Thunder Over Scotland

By: Dr. James William Baird
Green Leaf Press, Campbell, California 95009
© Copyright 1982 by James William Baird.

It is one of life’s mysteries how far flung a family can be and still some things seem to be the same. In our family, the Wisharts of Ohio, we have one Wishart married to a Baird and also one Wishart married to a Campbell. In reading Thunder Over Scotland, I found both the Baird family and the Campbell family in the fictionalized account of the Scottish Reformer and Martyr, George Wishart’s life. Dr. James W. Baird spent five years researching and writing what he terms a fictionalized account of Wishart’s life based on as accurate an account of history as he could find. He tried to imagine himself in Wishart’s footprints as he retraced them physically, and what some of his conversations would have been. He has conveyed them to us in this account of the Scottish reformer’s life and death.

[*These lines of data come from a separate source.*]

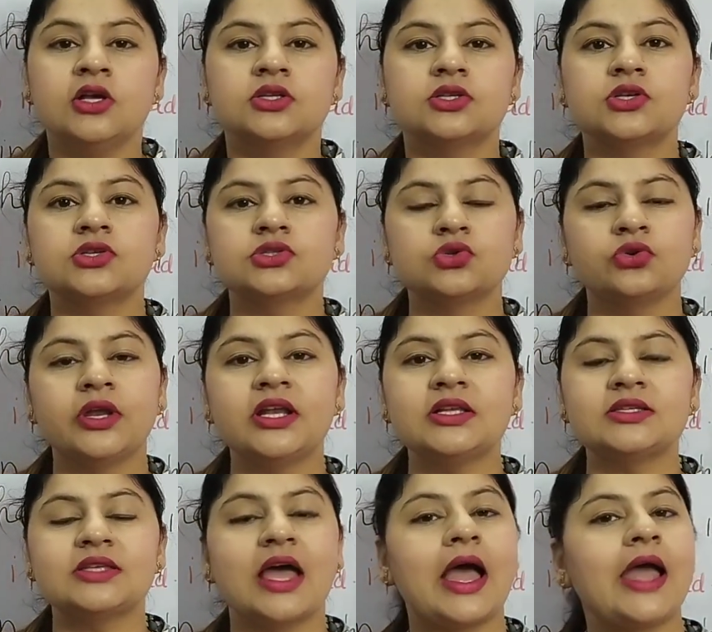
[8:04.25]
So
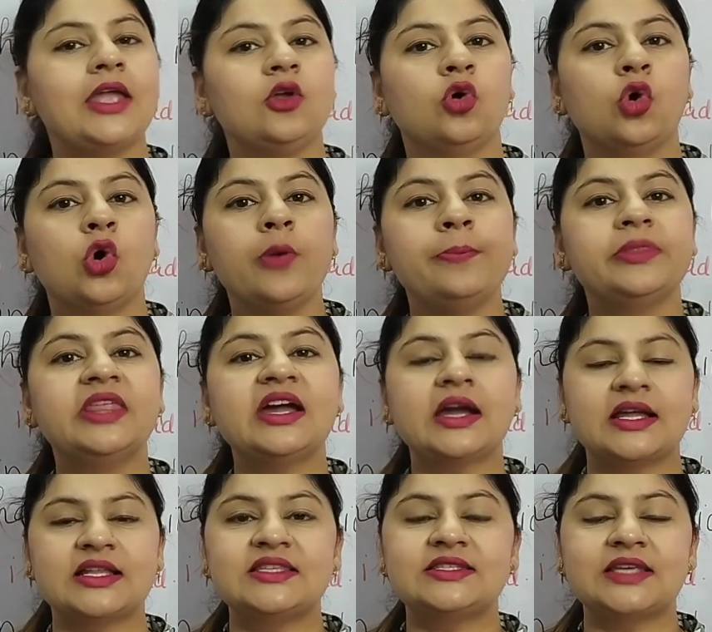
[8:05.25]
students, I hope the
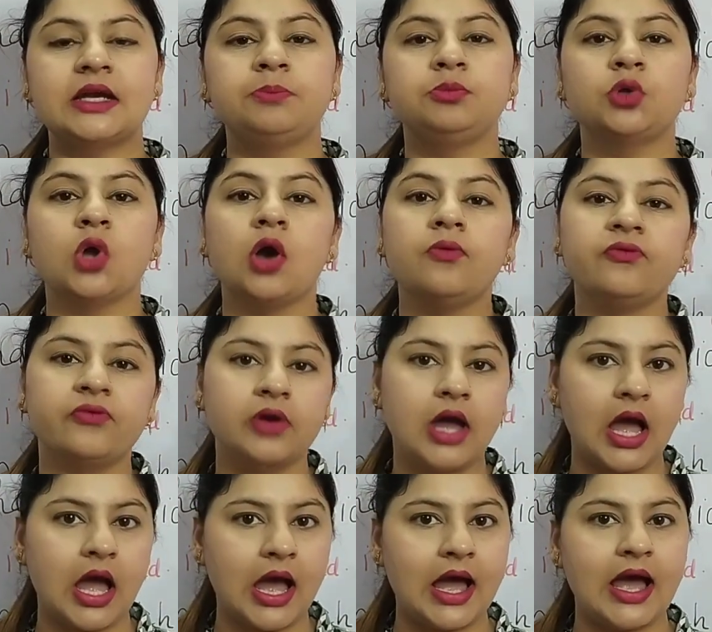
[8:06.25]
concept of
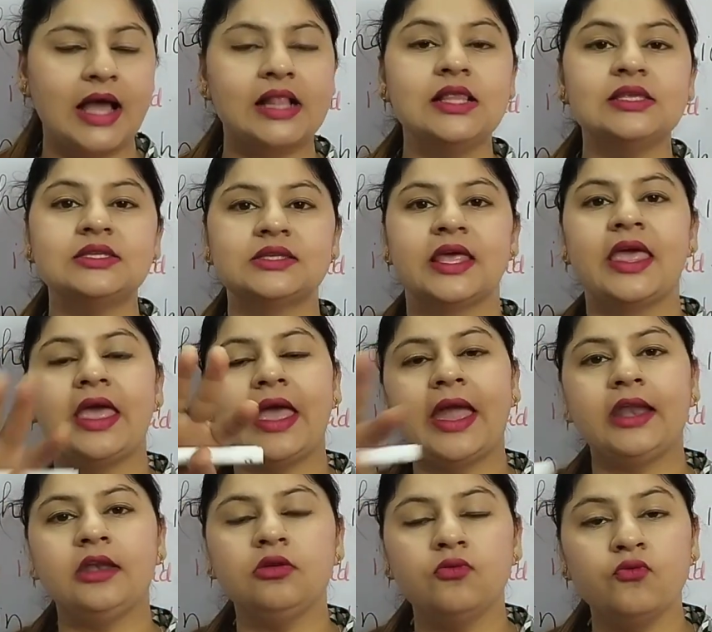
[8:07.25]
als
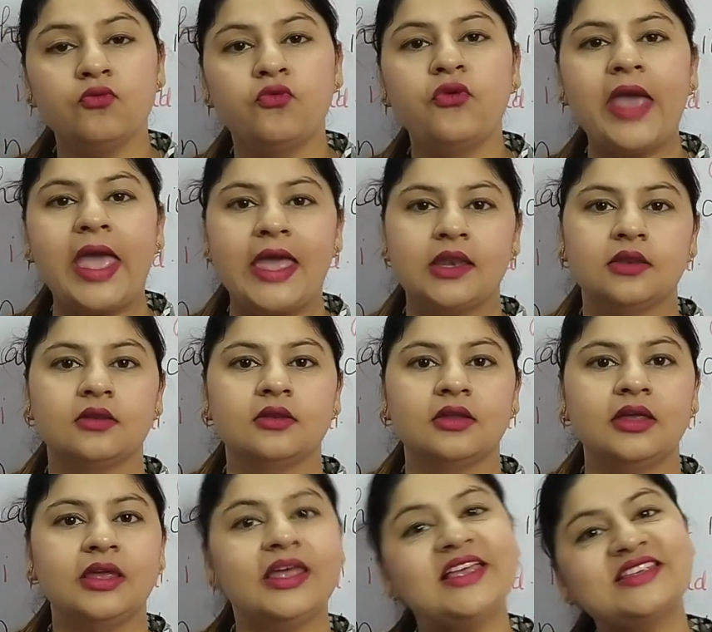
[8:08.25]
and
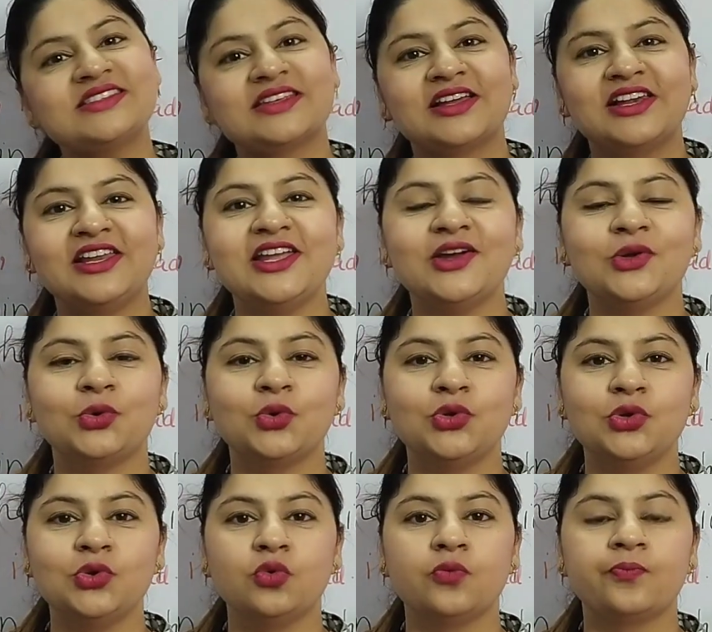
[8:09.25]
when is clear to
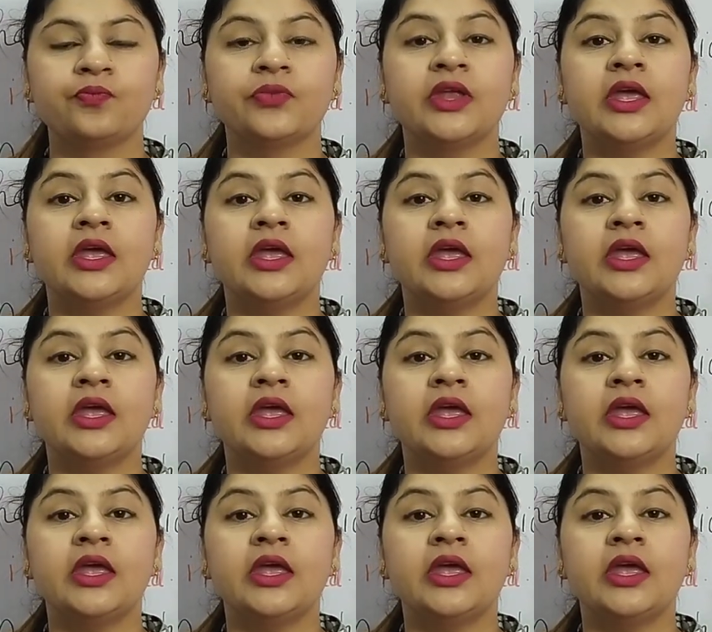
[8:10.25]
you.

The book, Thunder Over Scotland, covers George Wishart’s life from the teaching in a little school at Montrose under the sponsorship of Lord Erskine until his death at the hands of his detractors. As a teacher of young boys, he used the New Testament which was written in Greek as a textbook. The book opens describing this setting and showing Wishart going home from school to the home of his fiancé Elizabeth’s to spend the evening with her only to find her servants frantic with worry over her becoming very ill. She had the black plague and soon passed away. Wishart was so distraught over her death he was inconsolable. Finally making his way back to the schoolhouse where he could mourn in private, his eyes fell upon the New Testament open to a particular passage, which calmed him immensely. This was the start of a new beginning for him and he soon became a preacher dedicated to the reformation movement in Scotland.

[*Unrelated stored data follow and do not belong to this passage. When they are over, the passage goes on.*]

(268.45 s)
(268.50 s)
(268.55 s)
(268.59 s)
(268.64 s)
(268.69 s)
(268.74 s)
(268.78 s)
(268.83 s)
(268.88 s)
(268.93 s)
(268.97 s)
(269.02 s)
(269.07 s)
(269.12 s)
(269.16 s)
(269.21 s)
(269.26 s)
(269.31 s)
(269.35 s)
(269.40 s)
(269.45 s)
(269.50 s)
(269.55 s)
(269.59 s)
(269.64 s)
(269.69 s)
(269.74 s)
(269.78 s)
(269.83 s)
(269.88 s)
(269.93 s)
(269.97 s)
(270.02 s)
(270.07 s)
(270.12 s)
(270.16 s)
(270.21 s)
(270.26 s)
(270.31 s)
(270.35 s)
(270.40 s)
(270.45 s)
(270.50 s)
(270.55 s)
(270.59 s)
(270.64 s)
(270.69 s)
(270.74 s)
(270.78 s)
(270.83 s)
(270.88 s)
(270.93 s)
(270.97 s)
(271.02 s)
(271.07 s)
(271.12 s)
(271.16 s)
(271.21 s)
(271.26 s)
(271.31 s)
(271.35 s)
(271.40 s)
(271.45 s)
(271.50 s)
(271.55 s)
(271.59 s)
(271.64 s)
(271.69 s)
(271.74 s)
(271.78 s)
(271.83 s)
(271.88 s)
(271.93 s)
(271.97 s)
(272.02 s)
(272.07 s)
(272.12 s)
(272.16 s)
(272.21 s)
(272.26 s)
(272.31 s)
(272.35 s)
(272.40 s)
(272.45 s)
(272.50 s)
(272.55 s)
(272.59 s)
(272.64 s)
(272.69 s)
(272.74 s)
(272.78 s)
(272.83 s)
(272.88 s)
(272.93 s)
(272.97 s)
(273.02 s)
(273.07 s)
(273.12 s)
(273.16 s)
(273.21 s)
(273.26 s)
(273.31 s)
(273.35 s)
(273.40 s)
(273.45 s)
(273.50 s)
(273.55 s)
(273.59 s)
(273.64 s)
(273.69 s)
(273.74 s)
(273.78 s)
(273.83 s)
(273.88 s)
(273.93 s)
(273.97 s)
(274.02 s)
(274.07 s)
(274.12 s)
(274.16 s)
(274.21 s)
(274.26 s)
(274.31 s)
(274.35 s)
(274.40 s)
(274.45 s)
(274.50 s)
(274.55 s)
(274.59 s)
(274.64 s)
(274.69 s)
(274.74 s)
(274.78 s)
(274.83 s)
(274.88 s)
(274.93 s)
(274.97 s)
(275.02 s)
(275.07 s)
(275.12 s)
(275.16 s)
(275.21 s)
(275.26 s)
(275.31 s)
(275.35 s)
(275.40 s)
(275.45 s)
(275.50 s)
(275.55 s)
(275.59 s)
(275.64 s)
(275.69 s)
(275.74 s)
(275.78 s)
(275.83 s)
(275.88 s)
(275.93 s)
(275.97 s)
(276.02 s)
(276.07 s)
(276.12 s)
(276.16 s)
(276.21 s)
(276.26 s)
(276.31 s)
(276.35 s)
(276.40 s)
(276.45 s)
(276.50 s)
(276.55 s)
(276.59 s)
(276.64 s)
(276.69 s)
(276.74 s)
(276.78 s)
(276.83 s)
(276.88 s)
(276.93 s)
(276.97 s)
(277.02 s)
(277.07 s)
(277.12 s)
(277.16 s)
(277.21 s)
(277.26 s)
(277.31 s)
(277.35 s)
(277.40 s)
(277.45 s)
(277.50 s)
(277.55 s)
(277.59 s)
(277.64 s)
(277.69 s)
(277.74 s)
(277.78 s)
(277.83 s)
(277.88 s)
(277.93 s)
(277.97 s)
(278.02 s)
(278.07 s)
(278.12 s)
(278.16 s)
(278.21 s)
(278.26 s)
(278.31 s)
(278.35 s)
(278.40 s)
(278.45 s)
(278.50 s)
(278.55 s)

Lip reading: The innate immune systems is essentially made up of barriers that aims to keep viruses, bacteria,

Wishart was a member of a noble family, being the son of the Lord of Pitarrow and had studied and received his degree as a scholar from Kings College of Aberdeen. This book chronicles his studies and preaching from the death of his fiancé to his newfound knowledge of his Christ, his preaching the gospel and his flight to Geneva to avoid persecution. There he studied under John Calvin at St. Pierre Church then considered the center of the reform movement. He came back to Scotland with his faith renewed, stronger than ever, with a purpose to impart his newfound faith to his fellow Scottish friends and family. Wherever he went, he drew large crowds but they were usually barred from the churches by the Roman papacy. Even though the Lords and the people of the areas he preached in owned the churches, the power of the Roman Church was such that they banned him from preaching within the churches. His followers wanted to stand up to the powers of the established church of Scotland but Wishart desisted saying that if the open market places and fields were good enough for the master, they would suit their needs fine also.

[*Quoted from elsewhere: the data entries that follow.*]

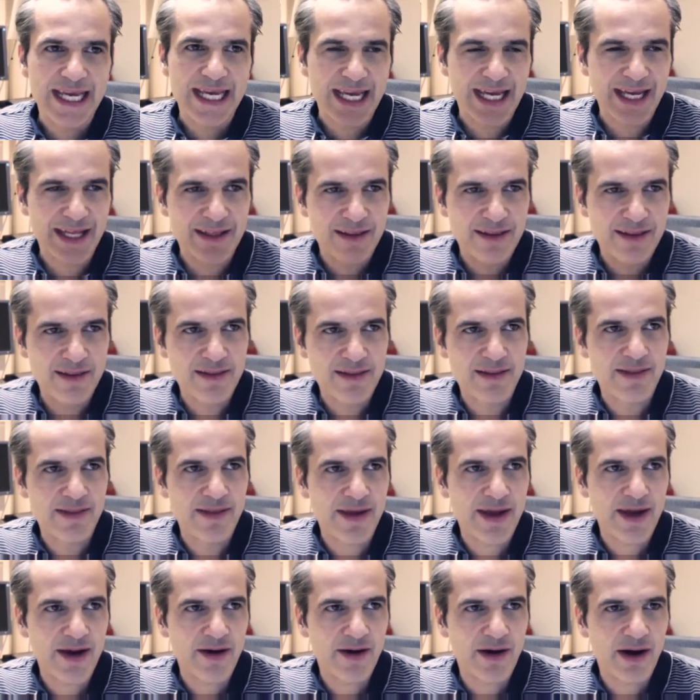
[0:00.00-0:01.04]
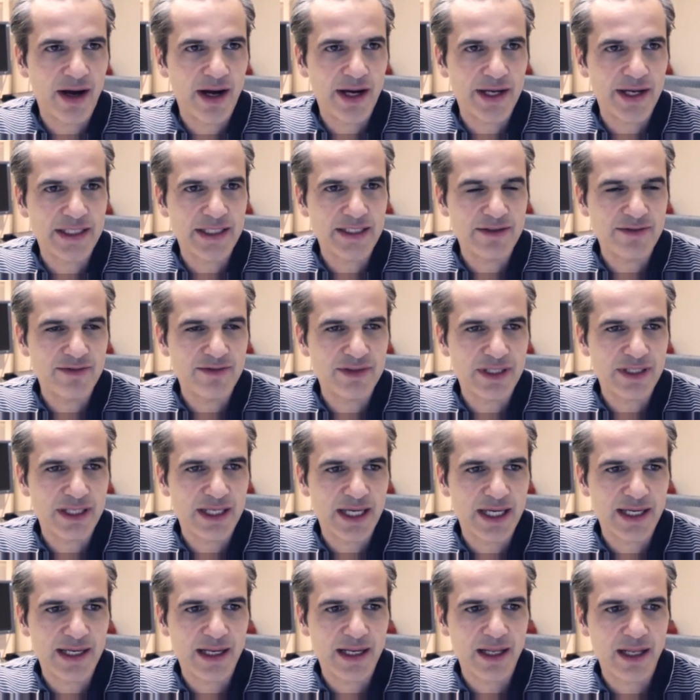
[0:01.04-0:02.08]
And there I even
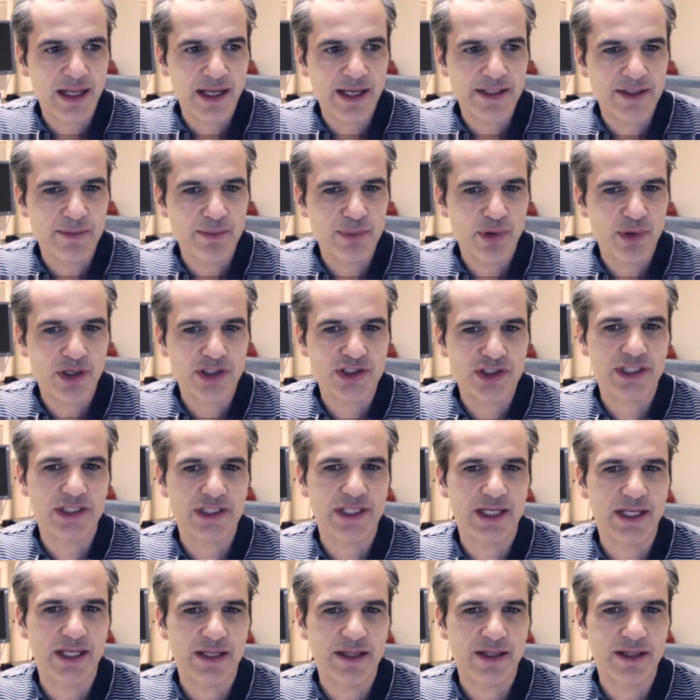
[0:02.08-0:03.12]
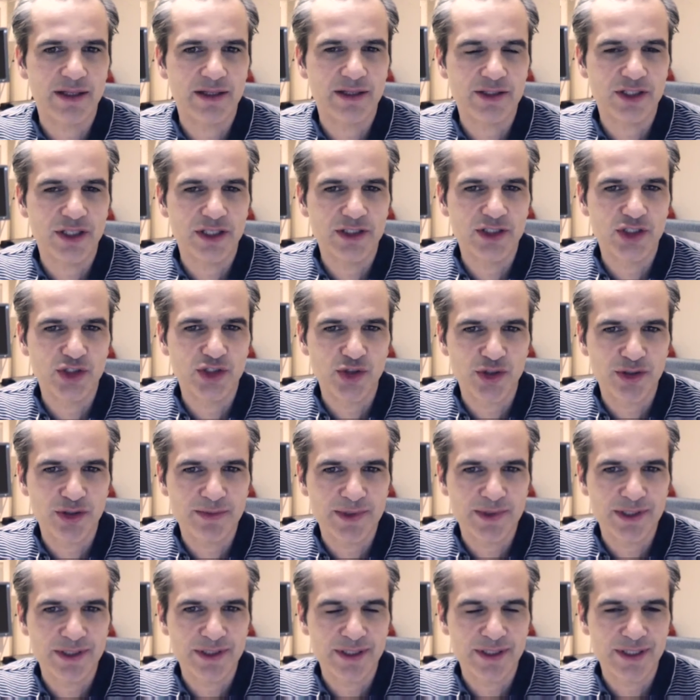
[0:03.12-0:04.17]
had like a project at the
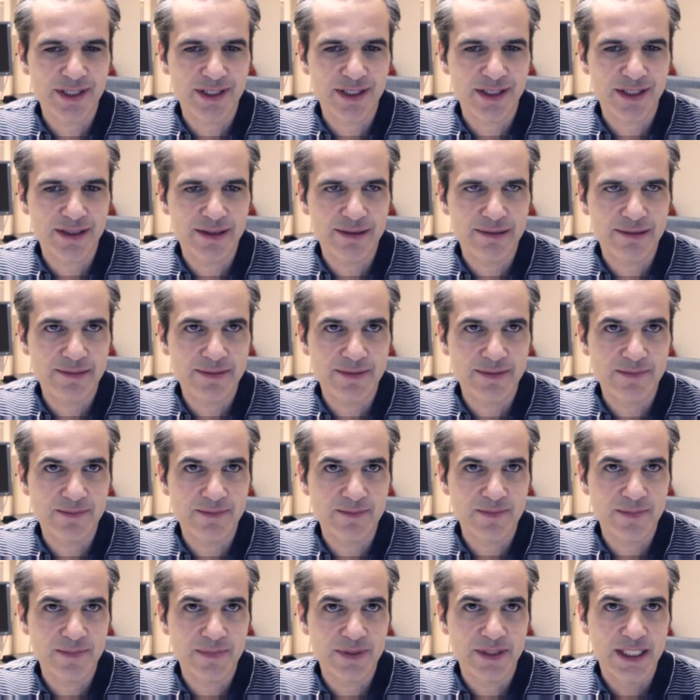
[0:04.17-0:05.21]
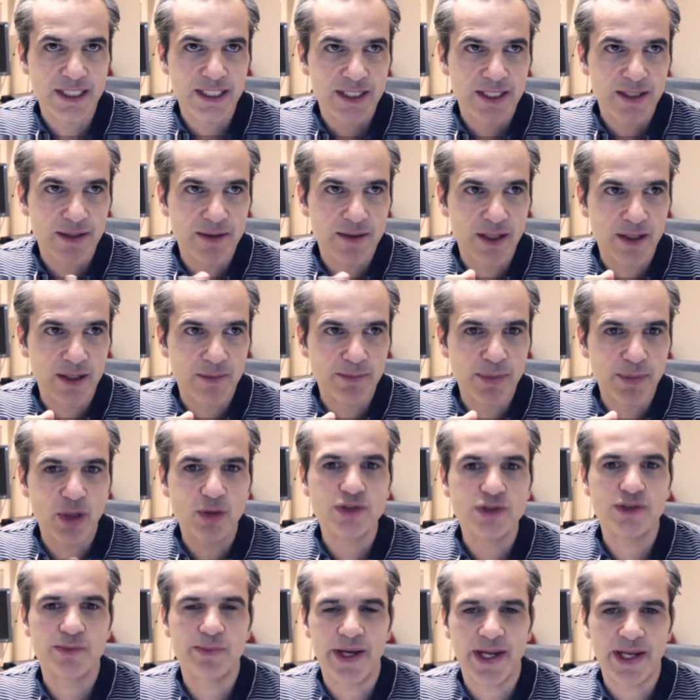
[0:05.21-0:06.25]
German
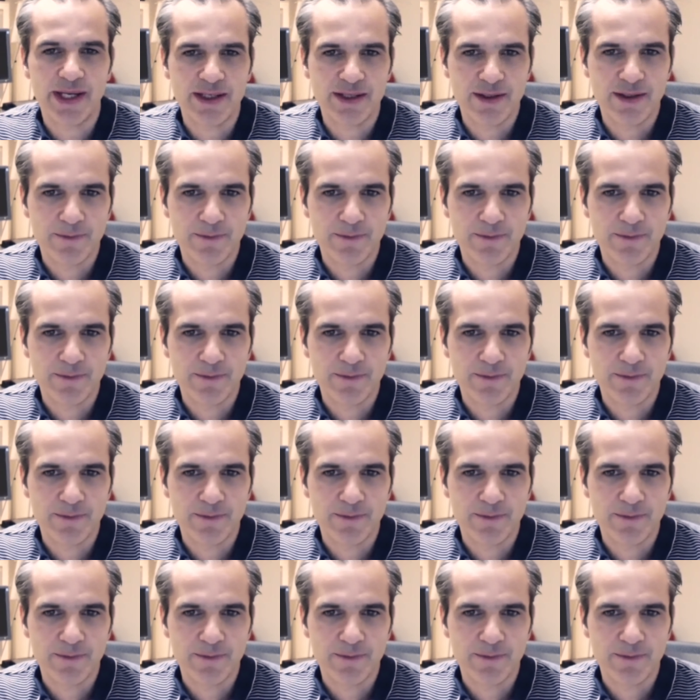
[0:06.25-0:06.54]
Postbank.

Dr. Baird also chronicles the capture, trial by church tribunal and finally imprisonment and death of George Wishart. He was imprisoned in a dungeon for the duration of the trial and finally put to death by burning. The Archbishop Cardinal Beaton of St. Andrews led the church, assisted by Lord Campbell, the Earl of Bothwell and others in this effort to stop George Wishart’s influence with the people of Scotland.

The final chapter in Dr. Baird’s book deals with the retribution the people of Scotland achieved with the capture and death of Cardinal Beaton even as it appeared that the reformation movement in Scotland had come to an abrupt end. And indeed, the reform movement was alive and well. George Wishart’s life was not given in vain. His work still lives.

Wishart’s work was influenced not only by John Calvin of Geneva but also by John Knox who carried on Wishart’s work in Scotland after his death. John Knox is credited with the start of the Church in Scotland. Wishart had laid the foundation and Knox built the church.

Wishart’s life spanned 33 years, from 1513 to 1546, the same as the life of Christ. He was imprisoned, tried and put to death at St. Andrews Castle, the home of Cardinal Beaton where the cardinal also met his demise.

James William Baird is a United Presbyterian minister. He has served the Park Boulevard Presbyterian Church in Oakland, California, the First Presbyterian Church in Fort Collins, Colorado, and the West Valley Presbyterian Church of Cupertino, California.

I highly recommend this book as an excellent fictionalized chronicle of the life of the Scottish Reformer and Martyr George Wishart.

Read and reviewed by Lois J. McPherson expressly for the Wishart Society.